*** Opening Data to use ***

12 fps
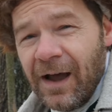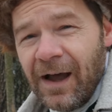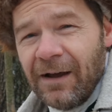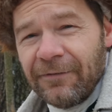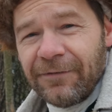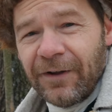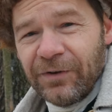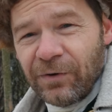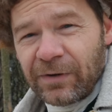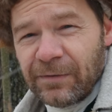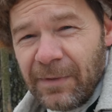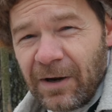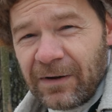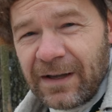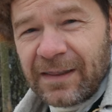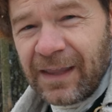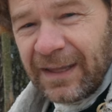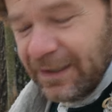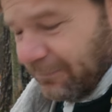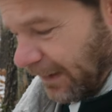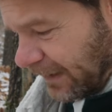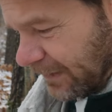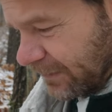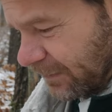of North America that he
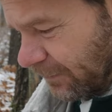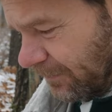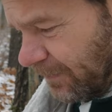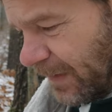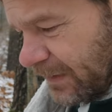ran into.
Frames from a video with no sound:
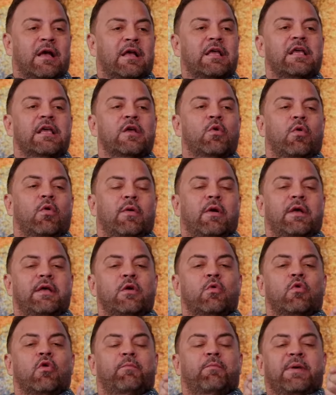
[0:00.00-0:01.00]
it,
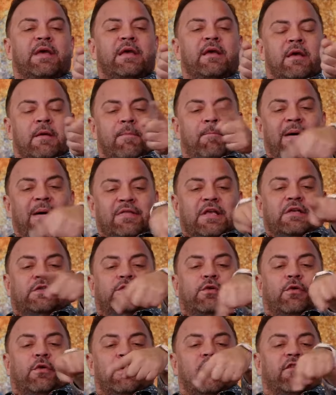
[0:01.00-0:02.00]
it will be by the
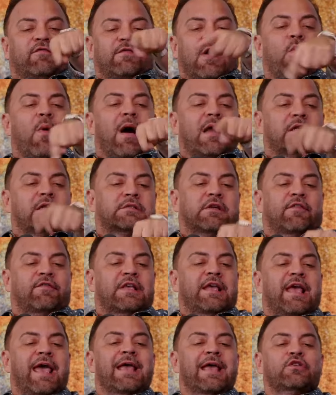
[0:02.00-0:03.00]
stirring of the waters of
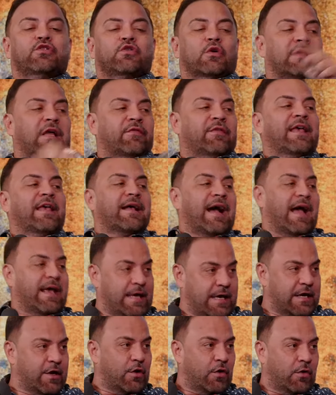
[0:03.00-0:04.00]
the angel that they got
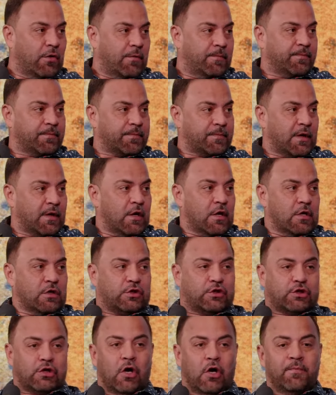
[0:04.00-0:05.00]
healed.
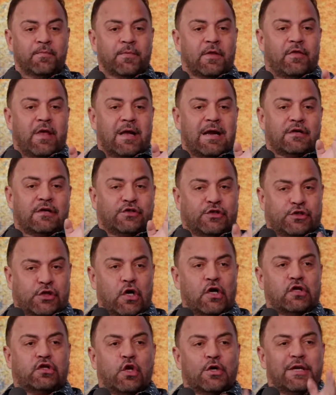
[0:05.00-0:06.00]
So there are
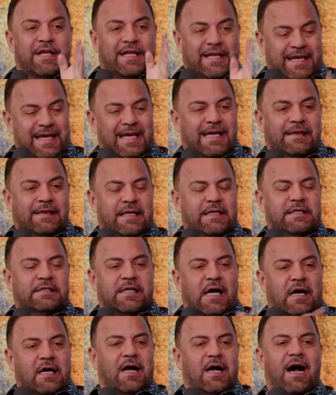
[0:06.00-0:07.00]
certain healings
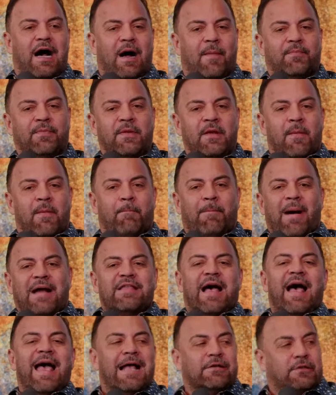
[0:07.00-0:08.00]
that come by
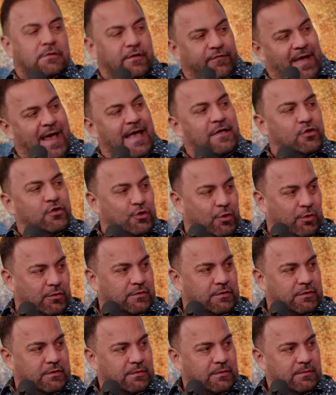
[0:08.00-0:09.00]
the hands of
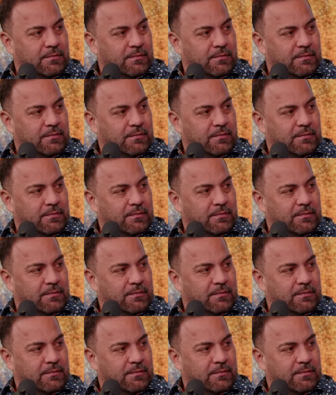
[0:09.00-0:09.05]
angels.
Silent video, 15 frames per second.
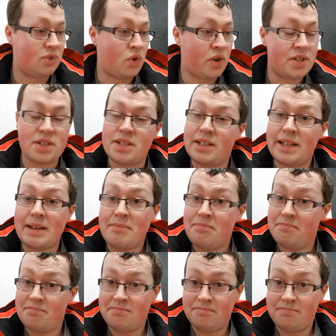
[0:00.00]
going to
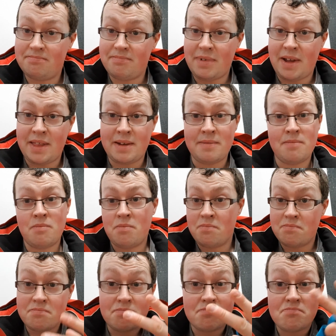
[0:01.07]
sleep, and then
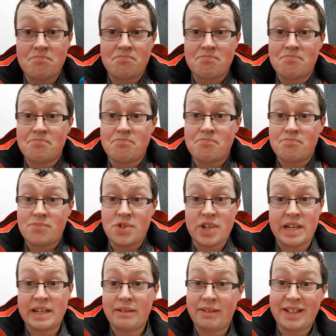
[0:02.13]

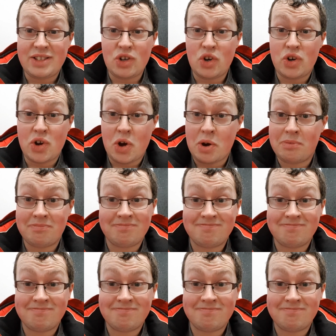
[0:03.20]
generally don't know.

*** Closing Data to use ***

* [Task brief]:
Every line from the one containing "[0:00.00-0:01.00]" through the end of the entries above is to be copied exactly; pictures are to be left out.

* [Solution to this problem]:
[0:00.00-0:01.00]
it,
[0:01.00-0:02.00]
it will be by the
[0:02.00-0:03.00]
stirring of the waters of
[0:03.00-0:04.00]
the angel that they got
[0:04.00-0:05.00]
healed.
[0:05.00-0:06.00]
So there are
[0:06.00-0:07.00]
certain healings
[0:07.00-0:08.00]
that come by
[0:08.00-0:09.00]
the hands of
[0:09.00-0:09.05]
angels.
Silent video, 15 frames per second.
[0:00.00]
going to
[0:01.07]
sleep, and then
[0:02.13]

[0:03.20]
generally don't know.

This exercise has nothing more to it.